Currently can use ssh.

Since I already have it open, here it is.

You can also use a One-time-Password-generator app, such as lastpass (which has a free tier)

Last time I checked, SSH access worked for any repo that you have “normal” write access to - your personal namespace, and any organizations that you own/have team rights to.

Once the SSH Signature is set up, the only change that needs to be made is to have your remotes use SSH/git protocol (git@github.com:ORG/repo.git) instead of the HTTPS URLs

The last time I checked, the one exception was for third-party repos. Team Members can actually push changes to a branch that is the source of an open Pull Request. Handy if you want to do a little manual cleanup before merging, or the automatic merge tools cannot handle the situation. Only a branch that is the source of an open Pull request can be pushed to in this fashion, and then only if the person who opened the PR did not disable it.

Last time I checked, these third-party branches still had to be pushed to through the HTTPS variant.

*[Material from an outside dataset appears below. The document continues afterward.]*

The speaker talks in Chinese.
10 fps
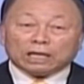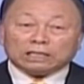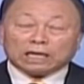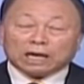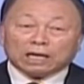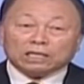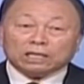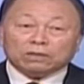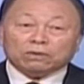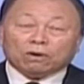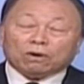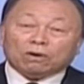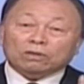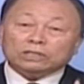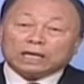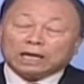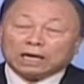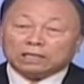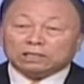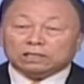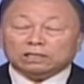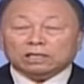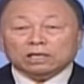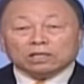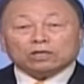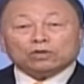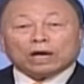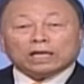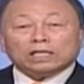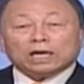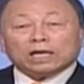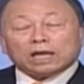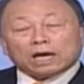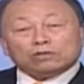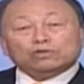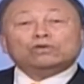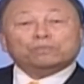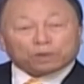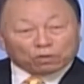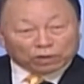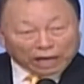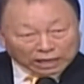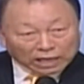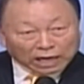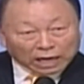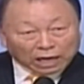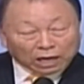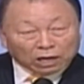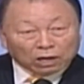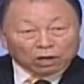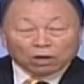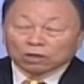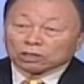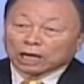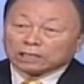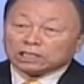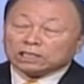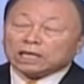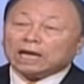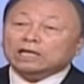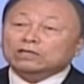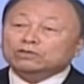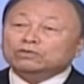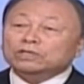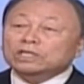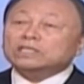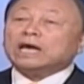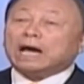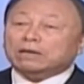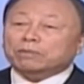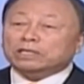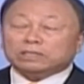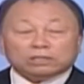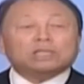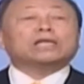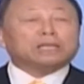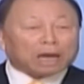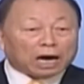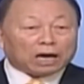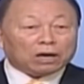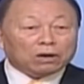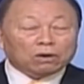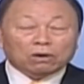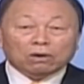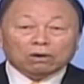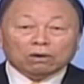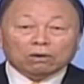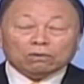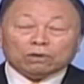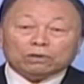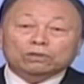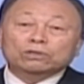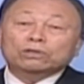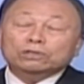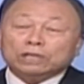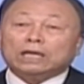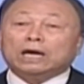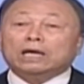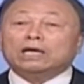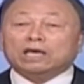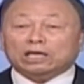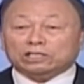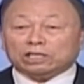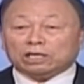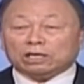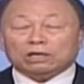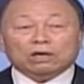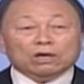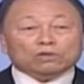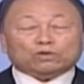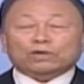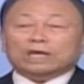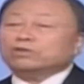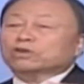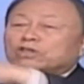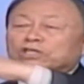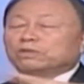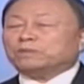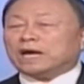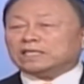我朴牧师使瘸子行走，上帝使我行很多事，那些事不是我来做的，我全依靠恩典做的那些事。格林的后书十五章十节。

It does look, however, that the Tokens for HTTPS are more of “Set Up a Large, random password that is different from the password that is allowed to manage your account” than anything else. They do not seem to need to be regenerated regularly, and are orthagonal to 2FA.

I’m still confused. I regularly use Git CLI commands (such as git push) to manipulate GitHub repos. I get prompted for my password. I never get messages like the one quoted at the URL you provided.

Are you saying this capability has been deprecated? If so, shouldn’t there be an official announcement to that effect on github.com?